=== WORK ITEM ===
Images do not belong in the copy. Retype all the entries below exactly.

[DATASET RECORDS Boundary: Start]

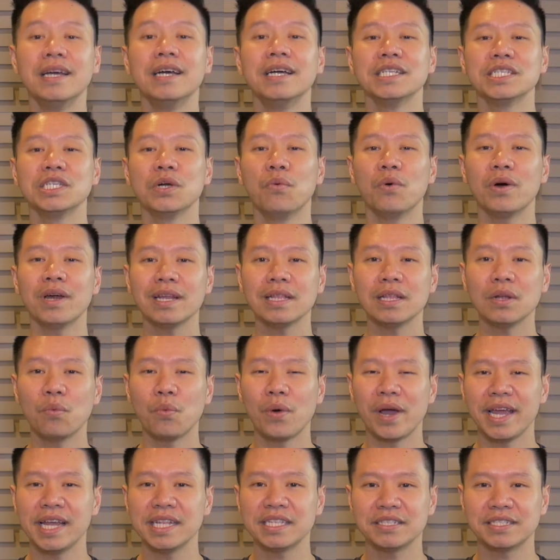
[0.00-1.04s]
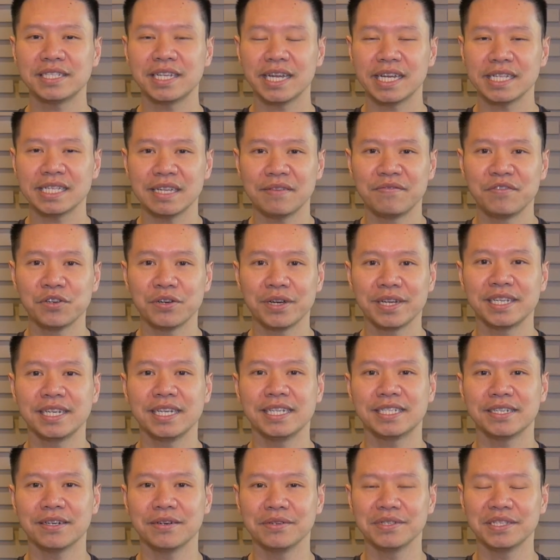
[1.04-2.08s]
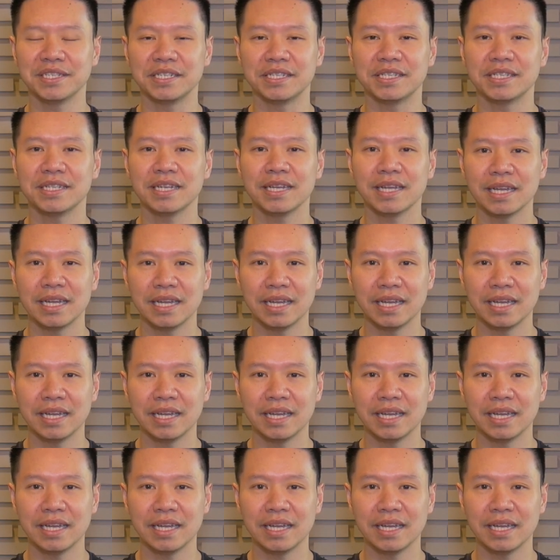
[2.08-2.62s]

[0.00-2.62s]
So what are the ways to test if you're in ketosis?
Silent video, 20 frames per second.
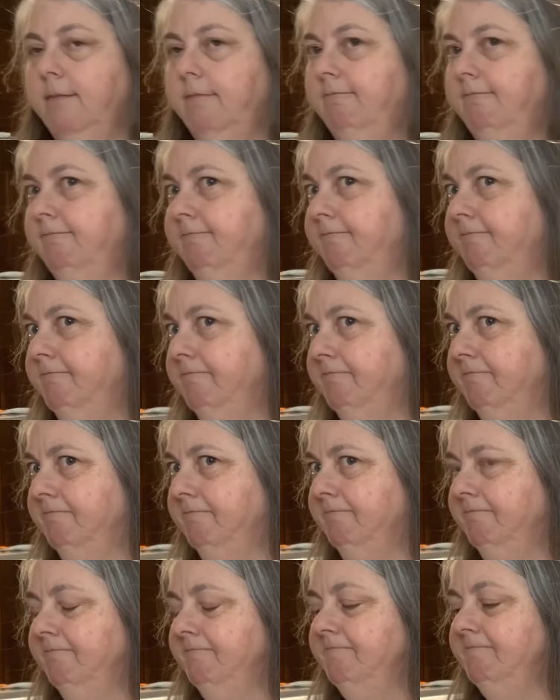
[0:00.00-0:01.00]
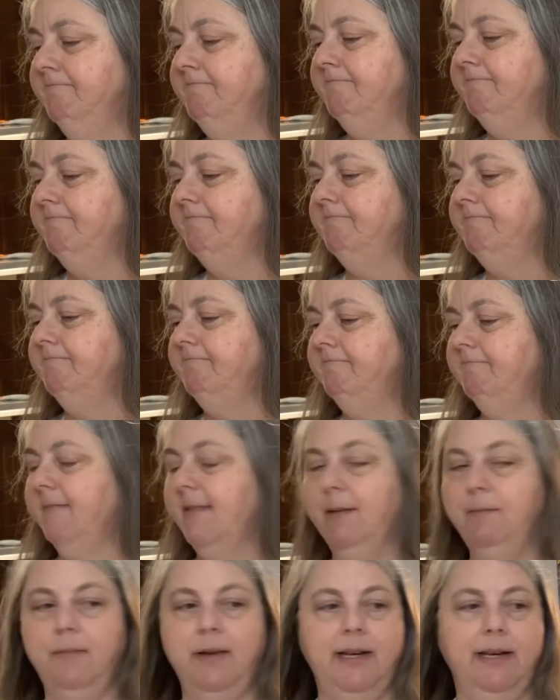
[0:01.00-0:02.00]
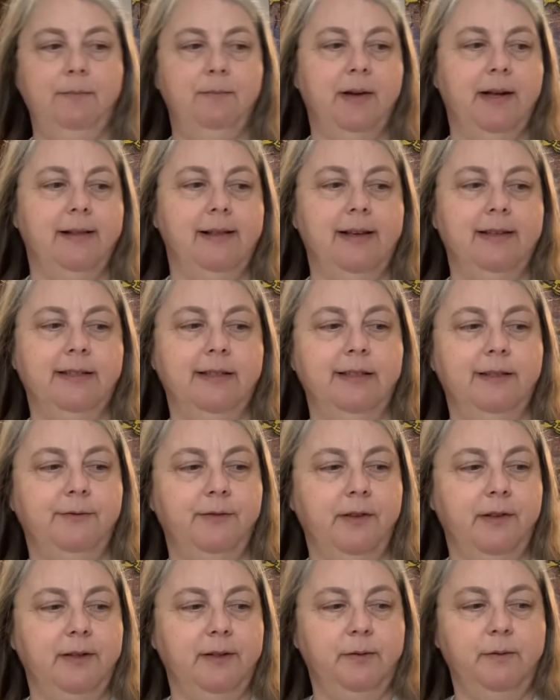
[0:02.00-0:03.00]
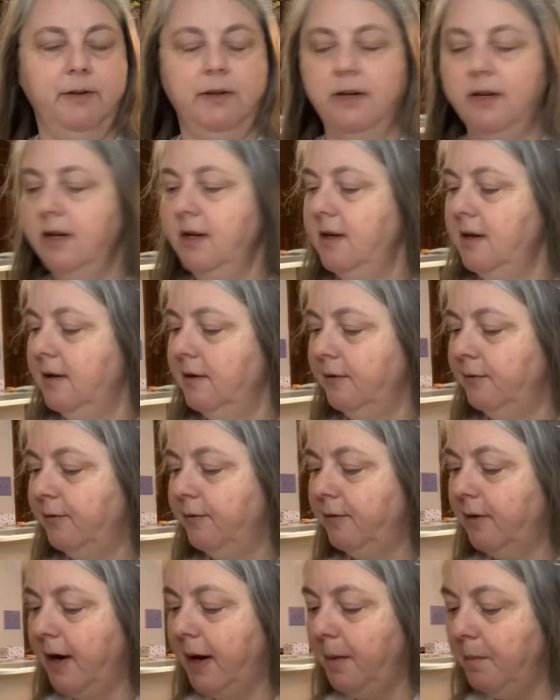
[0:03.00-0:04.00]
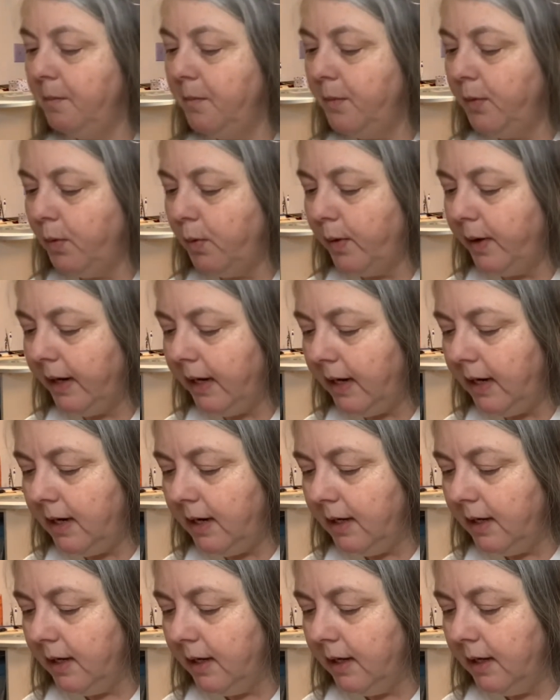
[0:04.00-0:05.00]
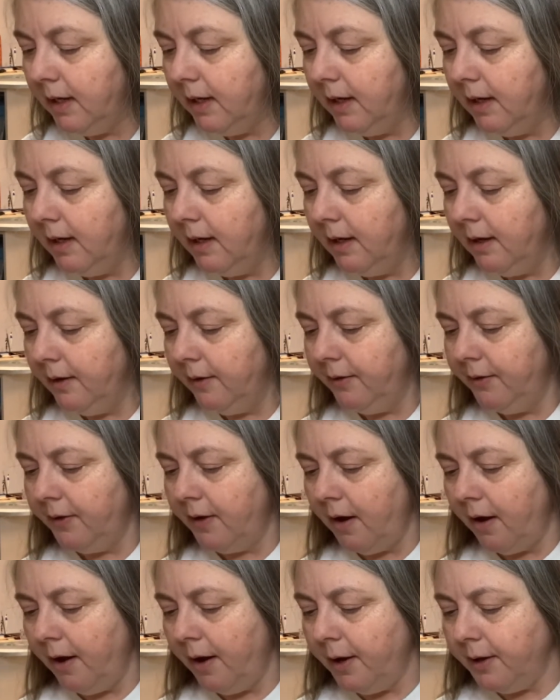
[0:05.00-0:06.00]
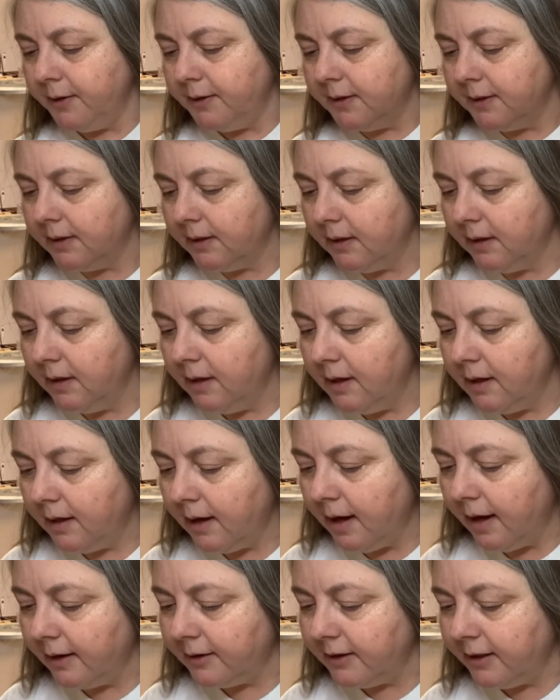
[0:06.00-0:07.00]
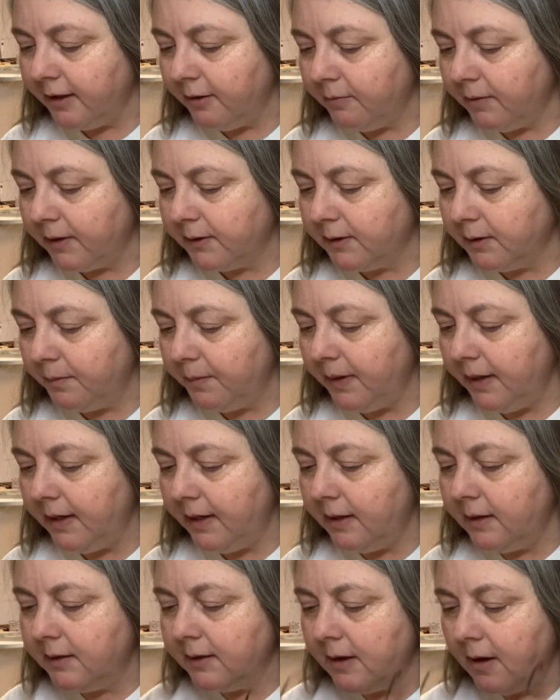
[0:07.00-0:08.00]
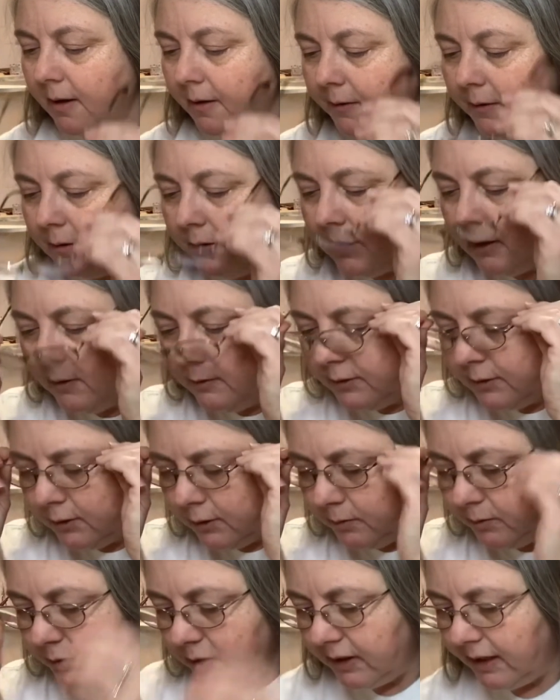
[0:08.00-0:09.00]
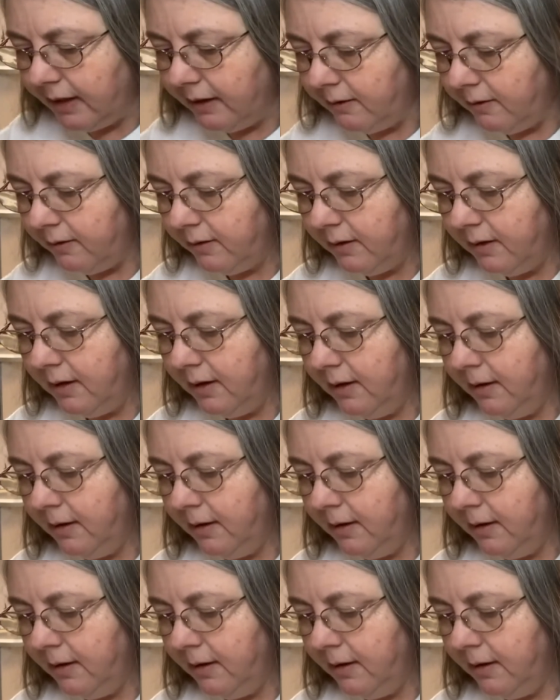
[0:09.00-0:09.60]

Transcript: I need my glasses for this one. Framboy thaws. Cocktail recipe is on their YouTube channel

[DATASET RECORDS Boundary: End]

=== SOLUTION FOR THIS TASK ===
[0.00-1.04s]
[1.04-2.08s]
[2.08-2.62s]

[0.00-2.62s]
So what are the ways to test if you're in ketosis?
Silent video, 20 frames per second.
[0:00.00-0:01.00]
[0:01.00-0:02.00]
[0:02.00-0:03.00]
[0:03.00-0:04.00]
[0:04.00-0:05.00]
[0:05.00-0:06.00]
[0:06.00-0:07.00]
[0:07.00-0:08.00]
[0:08.00-0:09.00]
[0:09.00-0:09.60]

Transcript: I need my glasses for this one. Framboy thaws. Cocktail recipe is on their YouTube channel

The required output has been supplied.